__Hotel Booking__ - Notebook to perform EDA on hotel booking data and build a model to predict cancellation of bookings



![](https://media-cdn.tripadvisor.com/media/photo-s/16/1a/ea/54/hotel-presidente-4s.jpg)

## 1. Loading libraries

In [None]:
import pandas as pd
import numpy as np
import seaborn as sns
import matplotlib.pyplot as plt

import warnings
warnings.filterwarnings('ignore')

%matplotlib inline

## 2. Loading dataset

In [None]:
df = pd.read_csv("../input/hotel-booking-demand/hotel_bookings.csv")

## 3. Data overview

In [None]:
df.head()

36 Columns so we must check columns first.

In [None]:
df.columns

Our objective is to predict cancellation so many factors should play a role.

In [None]:
df.describe()

In [None]:
df.info()

Let's first split our categorical and continous data into two different lists.

## 4. Data Cleaning

In [None]:
def missing_percent(df):
    nan_percent= 100*(df.isnull().sum()/len(df))
    nan_percent= nan_percent[nan_percent>0].sort_values()
    return nan_percent

In [None]:
missing_percent(df)

Too many missing values for `company` lets just drop it.

In [None]:
df = df.drop("company",axis = 1)

Now let's deal with the `agent` column.

In [None]:
df["agent"].value_counts()

So let's just replace the `NaN` with the last value of that column. and then convert it to `str` type.

In [None]:
df["agent"] = df["agent"].fillna(method='ffill')

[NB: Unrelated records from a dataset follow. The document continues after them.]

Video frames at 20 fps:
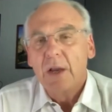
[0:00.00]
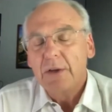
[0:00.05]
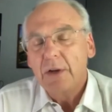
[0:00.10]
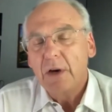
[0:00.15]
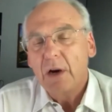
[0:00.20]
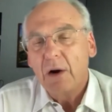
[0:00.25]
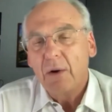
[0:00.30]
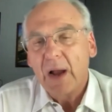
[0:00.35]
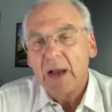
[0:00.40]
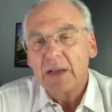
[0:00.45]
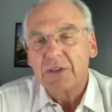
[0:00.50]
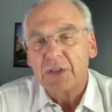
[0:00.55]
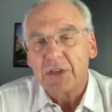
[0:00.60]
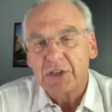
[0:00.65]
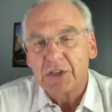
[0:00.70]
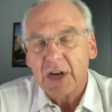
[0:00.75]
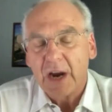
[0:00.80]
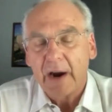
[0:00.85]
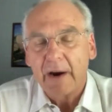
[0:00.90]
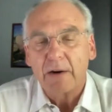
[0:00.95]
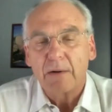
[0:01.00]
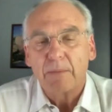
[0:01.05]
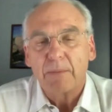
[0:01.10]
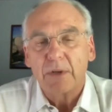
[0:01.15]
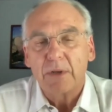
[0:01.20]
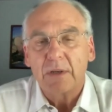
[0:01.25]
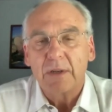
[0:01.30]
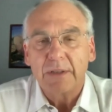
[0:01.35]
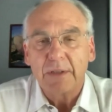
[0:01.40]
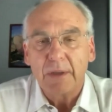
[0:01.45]
you know, as a
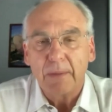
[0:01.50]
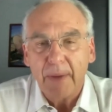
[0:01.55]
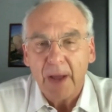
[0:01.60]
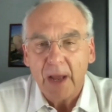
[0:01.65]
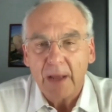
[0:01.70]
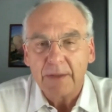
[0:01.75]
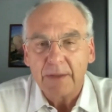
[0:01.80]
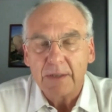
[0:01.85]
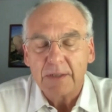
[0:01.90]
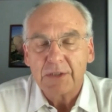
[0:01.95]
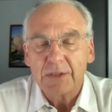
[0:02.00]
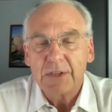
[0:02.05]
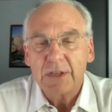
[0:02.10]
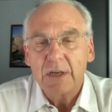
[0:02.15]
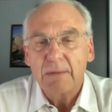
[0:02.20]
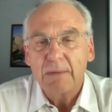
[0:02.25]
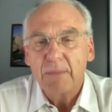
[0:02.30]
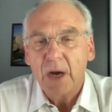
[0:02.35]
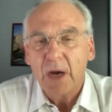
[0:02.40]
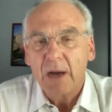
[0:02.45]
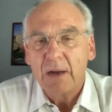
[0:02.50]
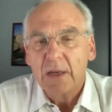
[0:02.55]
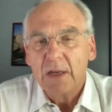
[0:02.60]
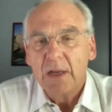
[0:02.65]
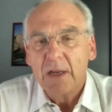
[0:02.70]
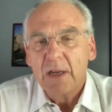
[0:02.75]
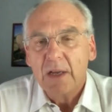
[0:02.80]
charitable independent cinema,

Now just drop every other missing row.

In [None]:
df = df.dropna()

Now we're good to go. Let's just drop unrelated columns.

## 5. Dropping columns

In [None]:
# df[]

For sure `credit_card` doesn't have any valuable information, dropped!

Same agrument goes for `email` and `name`. But what about `phone-number`? Could we extract something meaningful out of it? 

In [None]:
# phone_code = df["phone-number"].apply(lambda p : p.split("-")[0])
# phone_code.value_counts()

As we can see `phone_code` is something that might be useful in future. so we'll make a new columns and then drop the `phone-number`

In [None]:
# df["phone_code"] = phone_code.astype("str")
df["agent"] = df["agent"].astype("str")

In [None]:
# df = df.drop(["email","name"], axis = 1)

## 6. EDA

Since our main target is `is_canceled` let's jump into it. and then explore everything related.

In [None]:
sns.countplot(df["is_canceled"])

* Canceling rate is pretty much high.
* 70000> not canceled Vs. 40000> canceled.

In [None]:
sns.countplot(df["reservation_status"], hue=df["is_canceled"])

As we can see we got a pretty cheat code. `reservation_status` is `is_canceled` + some `No-show`s so if we want to predict the canceling guests, it's necessary to remove this column.

In [None]:
sns.histplot(df["lead_time"])
plt.xlim(0,500)

As we can see, in the `lead_time` we're dealing with an exponential distrubition!

Now let's compare the cancelings between two hotels.

In [None]:
sns.countplot(df["hotel"], hue=df["is_canceled"])

Greater canceling rate for `City Hotel`. this could help us with our model.

In [None]:
fig, ax =plt.subplots(2,1)
sns.barplot(x = df["arrival_date_year"], y = df["is_canceled"], ax = ax[0])
sns.barplot(x = df["arrival_date_month"], y = df["is_canceled"], ax = ax[1])
plt.xticks(rotation=90)
plt.show()

It almost shows that `arrival_date_year` and `arrival_date_month` don't play a heavy role here. So mayber we should less complexify our model and remove these columns

In [None]:
sns.barplot(x = df["customer_type"], y = df["is_canceled"])

We must definitely consider `customer_type` in our model. 

In [None]:
sns.barplot(x = df["is_canceled"], y = df["previous_cancellations"], hue = df["is_repeated_guest"])

* Customers with the history of cancellation tend to cancel more often.
* Interestingly repeated guests tend to cancel more!

In [None]:
sns.barplot(x = df["is_canceled"], y = df["days_in_waiting_list"])

More days in waiting list, more chance of cancelling

In [None]:
sns.barplot(y = df["is_canceled"], x = df["deposit_type"])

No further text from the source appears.